• _Task to carry out_
Down to the last line below, repeat the entries word for word and drop the pictures.

• _The records_
------------------------------------------------------------
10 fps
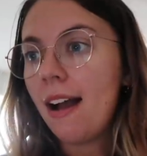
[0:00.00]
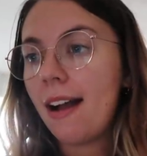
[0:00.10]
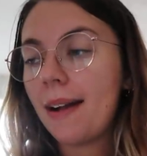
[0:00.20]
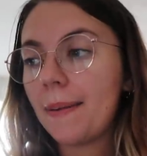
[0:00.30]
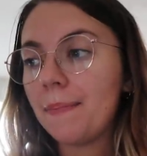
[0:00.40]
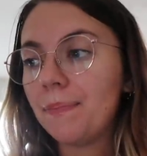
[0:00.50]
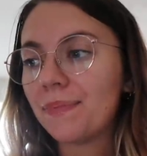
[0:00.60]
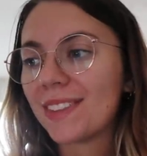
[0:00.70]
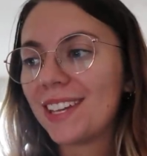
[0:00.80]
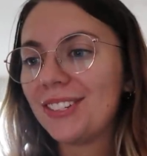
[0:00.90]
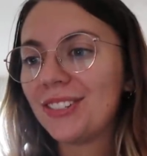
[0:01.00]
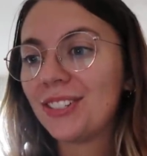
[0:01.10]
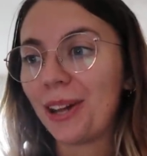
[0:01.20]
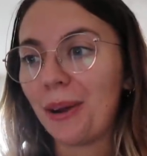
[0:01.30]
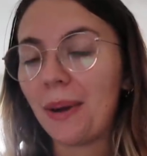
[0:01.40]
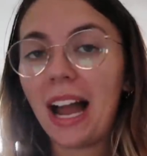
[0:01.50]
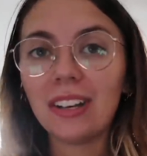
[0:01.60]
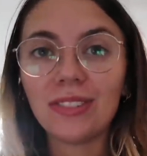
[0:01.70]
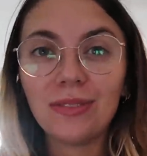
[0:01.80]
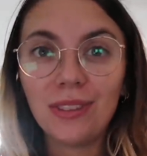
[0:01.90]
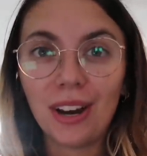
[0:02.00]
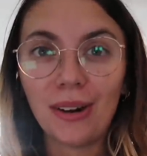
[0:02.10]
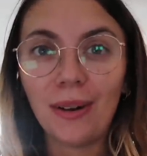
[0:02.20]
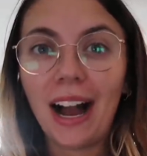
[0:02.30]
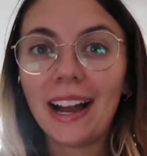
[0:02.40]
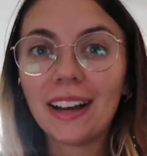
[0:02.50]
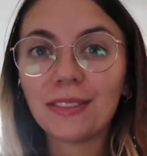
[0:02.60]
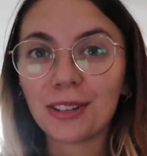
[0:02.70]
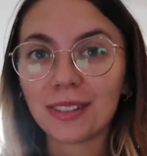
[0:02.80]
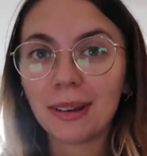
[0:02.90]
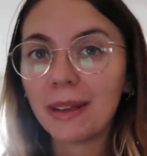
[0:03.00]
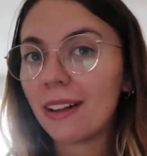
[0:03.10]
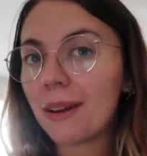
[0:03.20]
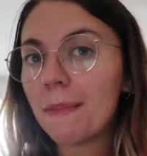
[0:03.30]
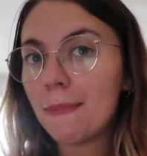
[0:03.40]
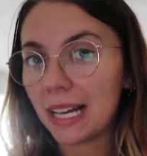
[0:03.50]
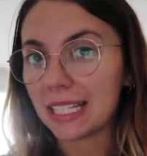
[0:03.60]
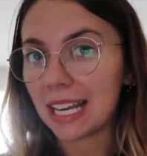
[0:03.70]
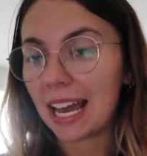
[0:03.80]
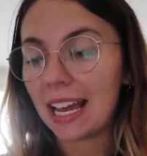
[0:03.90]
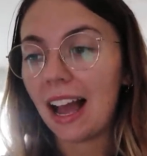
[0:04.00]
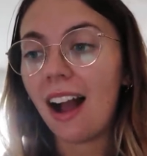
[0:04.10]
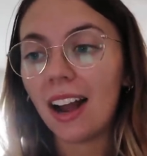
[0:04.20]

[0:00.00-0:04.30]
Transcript: Um, so as you know, I have shirts coming out on Monday.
------------------------------------------------------------
• _Exercise output_
10 fps
[0:00.00]
[0:00.10]
[0:00.20]
[0:00.30]
[0:00.40]
[0:00.50]
[0:00.60]
[0:00.70]
[0:00.80]
[0:00.90]
[0:01.00]
[0:01.10]
[0:01.20]
[0:01.30]
[0:01.40]
[0:01.50]
[0:01.60]
[0:01.70]
[0:01.80]
[0:01.90]
[0:02.00]
[0:02.10]
[0:02.20]
[0:02.30]
[0:02.40]
[0:02.50]
[0:02.60]
[0:02.70]
[0:02.80]
[0:02.90]
[0:03.00]
[0:03.10]
[0:03.20]
[0:03.30]
[0:03.40]
[0:03.50]
[0:03.60]
[0:03.70]
[0:03.80]
[0:03.90]
[0:04.00]
[0:04.10]
[0:04.20]

[0:00.00-0:04.30]
Transcript: Um, so as you know, I have shirts coming out on Monday.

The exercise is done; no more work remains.